To provide another option, California law permits an adult patient to name another adult to act as a surrogate on the patient’s behalf. A surrogate may be named even if the patient has already named a different person as Agent in the Advance Health Care Directive. In that case, the surrogate has priority over the Agent in making care decisions for the period of time that the surrogacy is in effect. A patient may name a surrogate by notifying his or her primary physician orally or in writing.

The designation of a surrogate is effective only (1) during the course of treatment or illness, (2) during the stay in the health care institution when the surrogate is named, or (3) for 60 days, whichever is shortest.
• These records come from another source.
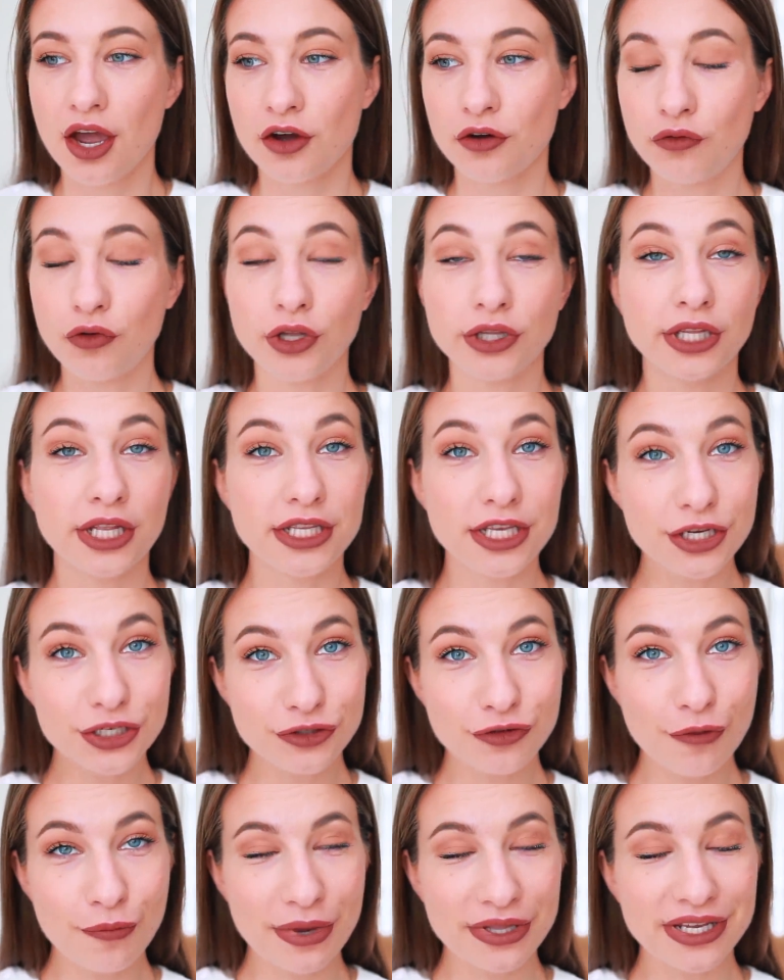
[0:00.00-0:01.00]
Вот, надеюсь,
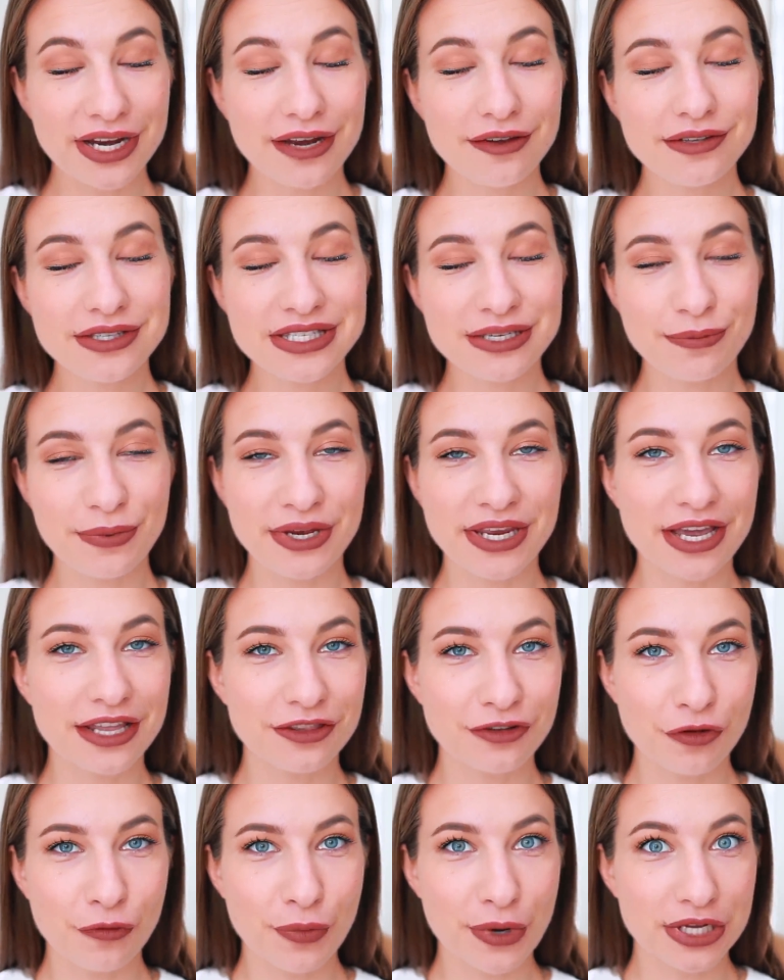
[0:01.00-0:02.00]
что вам понравится и
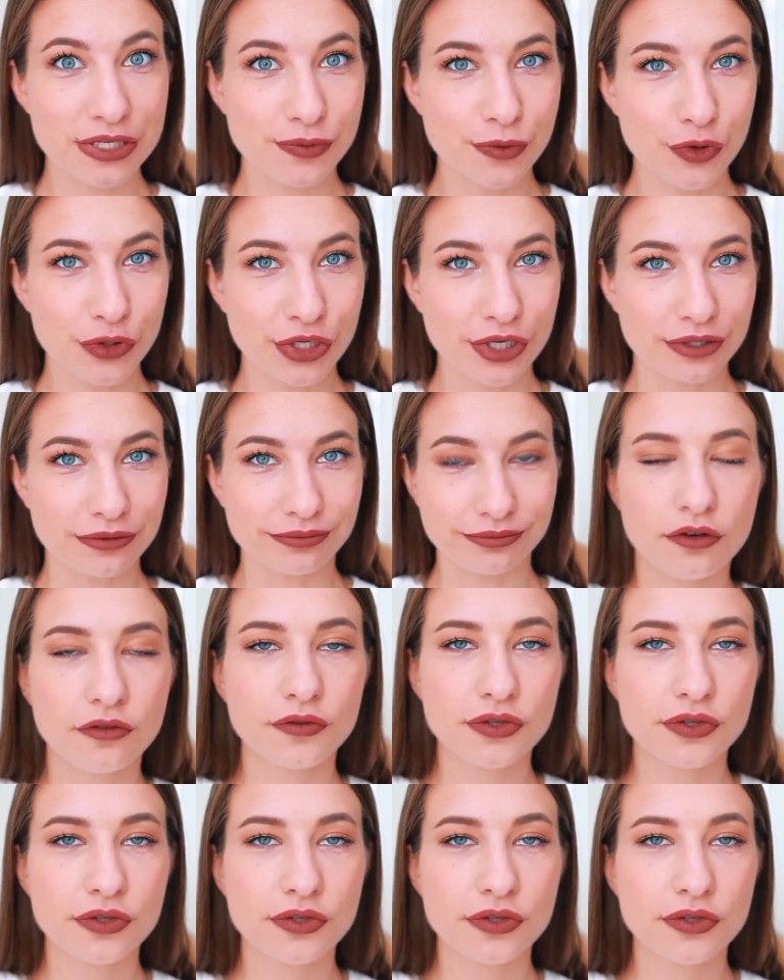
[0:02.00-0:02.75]
приятного просмотра.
The patient may designate a shorter period.

The surrogate must make decisions consistent with any written or oral instructions of the patient and with any other known wishes of the patient. If the wishes are unknown, the surrogate must act in the patient’s best interest, taking into consideration the patient’s personal values known to the surrogate

The Advance Health Care Directive discussion and form exists to protect your freedom of choice and your autonomy. It also may help an anxious family and doctor know your wishes.